Matías Mazmud

Personal information
- Date of birth: 24 November 1976 (age 49)
- Place of birth: Buenos Aires, Argentina

Managerial career
- Years: Team
- 2011–2014: Lamadrid (youth)
- 2015–2016: Poli Santa Brígida
- 2017: Sportivo Unión
- 2019–2020: Juventud Unida de Muñiz (youth)
- 2020: Delfines del Este
- 2021: Atlético Pantoja
- 2022: JJ Urquiza (interim)
- 2023: Mineros de Guayana
- 2024: JJ Urquiza
- 2025: Boca Unidos

= Matías Mazmud =

Argentine football manager

Matías Mazmud (born 24 November 1976) is an Argentine football manager.

==Career==
Born in Buenos Aires, Mazmud began his career with Paraguayan side Club Acosta Ñu in 2011, managing an exchange project of players from his home country to Paraguay. He subsequently worked as a youth manager of General Lamadrid, while also working as a scout for River Plate.

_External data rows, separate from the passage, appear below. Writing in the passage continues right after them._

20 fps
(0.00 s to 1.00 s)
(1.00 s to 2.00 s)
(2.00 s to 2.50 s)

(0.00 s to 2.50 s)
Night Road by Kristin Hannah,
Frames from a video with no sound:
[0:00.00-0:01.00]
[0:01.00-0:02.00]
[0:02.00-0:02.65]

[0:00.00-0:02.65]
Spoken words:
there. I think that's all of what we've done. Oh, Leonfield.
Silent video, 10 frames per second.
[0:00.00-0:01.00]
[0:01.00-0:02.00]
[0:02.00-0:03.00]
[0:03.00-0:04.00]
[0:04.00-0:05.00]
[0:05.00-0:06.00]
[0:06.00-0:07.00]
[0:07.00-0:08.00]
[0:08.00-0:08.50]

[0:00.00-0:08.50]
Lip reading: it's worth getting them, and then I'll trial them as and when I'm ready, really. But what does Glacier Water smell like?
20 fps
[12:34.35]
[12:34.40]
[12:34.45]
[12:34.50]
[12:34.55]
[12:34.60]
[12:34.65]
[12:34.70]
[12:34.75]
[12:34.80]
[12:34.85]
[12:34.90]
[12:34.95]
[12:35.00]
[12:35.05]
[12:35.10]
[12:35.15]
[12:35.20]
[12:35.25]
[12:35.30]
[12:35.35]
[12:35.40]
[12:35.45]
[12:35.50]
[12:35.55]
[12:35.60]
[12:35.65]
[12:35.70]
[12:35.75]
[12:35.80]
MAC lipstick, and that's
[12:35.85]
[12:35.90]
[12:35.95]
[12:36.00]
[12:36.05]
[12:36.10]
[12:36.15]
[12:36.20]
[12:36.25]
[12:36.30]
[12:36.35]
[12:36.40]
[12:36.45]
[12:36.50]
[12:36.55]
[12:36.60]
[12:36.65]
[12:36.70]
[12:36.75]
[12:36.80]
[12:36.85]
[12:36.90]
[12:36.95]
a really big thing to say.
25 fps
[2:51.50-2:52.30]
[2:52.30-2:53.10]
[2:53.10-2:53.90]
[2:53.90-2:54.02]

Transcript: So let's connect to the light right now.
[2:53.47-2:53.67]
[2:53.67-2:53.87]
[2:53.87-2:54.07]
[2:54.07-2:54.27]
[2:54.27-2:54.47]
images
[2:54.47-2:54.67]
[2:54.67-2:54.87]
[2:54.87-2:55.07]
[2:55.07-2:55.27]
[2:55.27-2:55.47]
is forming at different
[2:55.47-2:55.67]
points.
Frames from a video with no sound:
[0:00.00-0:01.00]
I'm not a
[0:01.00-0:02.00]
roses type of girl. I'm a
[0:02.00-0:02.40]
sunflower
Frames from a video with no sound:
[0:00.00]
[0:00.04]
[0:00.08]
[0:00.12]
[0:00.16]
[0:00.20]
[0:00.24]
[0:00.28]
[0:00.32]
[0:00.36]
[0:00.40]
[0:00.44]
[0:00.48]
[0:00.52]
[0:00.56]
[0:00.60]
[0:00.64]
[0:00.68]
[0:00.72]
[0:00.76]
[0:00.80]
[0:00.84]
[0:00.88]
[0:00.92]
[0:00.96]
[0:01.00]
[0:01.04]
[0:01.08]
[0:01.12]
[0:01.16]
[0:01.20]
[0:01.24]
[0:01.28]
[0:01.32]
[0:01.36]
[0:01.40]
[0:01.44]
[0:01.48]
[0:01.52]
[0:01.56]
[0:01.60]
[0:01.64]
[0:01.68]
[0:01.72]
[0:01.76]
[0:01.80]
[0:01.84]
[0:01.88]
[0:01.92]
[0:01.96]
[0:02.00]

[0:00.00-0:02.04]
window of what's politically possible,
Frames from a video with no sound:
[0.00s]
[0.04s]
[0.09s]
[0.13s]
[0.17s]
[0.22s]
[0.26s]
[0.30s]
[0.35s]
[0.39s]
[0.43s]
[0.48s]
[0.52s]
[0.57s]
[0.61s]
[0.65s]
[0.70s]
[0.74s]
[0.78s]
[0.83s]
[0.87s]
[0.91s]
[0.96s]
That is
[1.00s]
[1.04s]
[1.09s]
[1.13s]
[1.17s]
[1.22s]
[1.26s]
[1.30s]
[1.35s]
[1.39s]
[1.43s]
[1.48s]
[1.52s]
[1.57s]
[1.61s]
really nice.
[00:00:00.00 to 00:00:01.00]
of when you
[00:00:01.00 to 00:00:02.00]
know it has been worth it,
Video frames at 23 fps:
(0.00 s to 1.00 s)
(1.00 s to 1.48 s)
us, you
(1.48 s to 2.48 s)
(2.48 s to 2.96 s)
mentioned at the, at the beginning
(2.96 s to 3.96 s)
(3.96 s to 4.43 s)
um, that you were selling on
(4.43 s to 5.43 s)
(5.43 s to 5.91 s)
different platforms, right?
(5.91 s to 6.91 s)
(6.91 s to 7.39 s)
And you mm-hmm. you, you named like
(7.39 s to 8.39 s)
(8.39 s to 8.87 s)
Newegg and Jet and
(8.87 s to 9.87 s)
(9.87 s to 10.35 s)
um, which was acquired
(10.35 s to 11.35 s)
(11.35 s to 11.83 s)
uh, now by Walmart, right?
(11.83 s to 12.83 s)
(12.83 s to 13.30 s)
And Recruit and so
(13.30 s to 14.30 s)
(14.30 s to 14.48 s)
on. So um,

In 2015, Mazmud was named technical coordinator and head coach of the first team of Club Polideportivo Santa Brígida in San Miguel. In 2017, he was in charge of Club Sportivo Unión de San Miguel.

In March 2020, after being in charge of CSyD Juventud Unida de Muñiz's youth team, Mazmud was named manager of Delfines del Este in the Dominican Republic, but ultimately did not manage the club after the season was postponed due to the COVID-19 pandemic. On 3 February 2021, he was announced as Atlético Pantoja manager, but was sacked in May after just five matches.

Mazmud was also a part of JJ Urquiza's staff during the 2022 season, acting as an interim manager for one match. On 24 June 2023, he was named in charge of Venezuelan Primera División side Mineros de Guayana, but was sacked nearly one month later.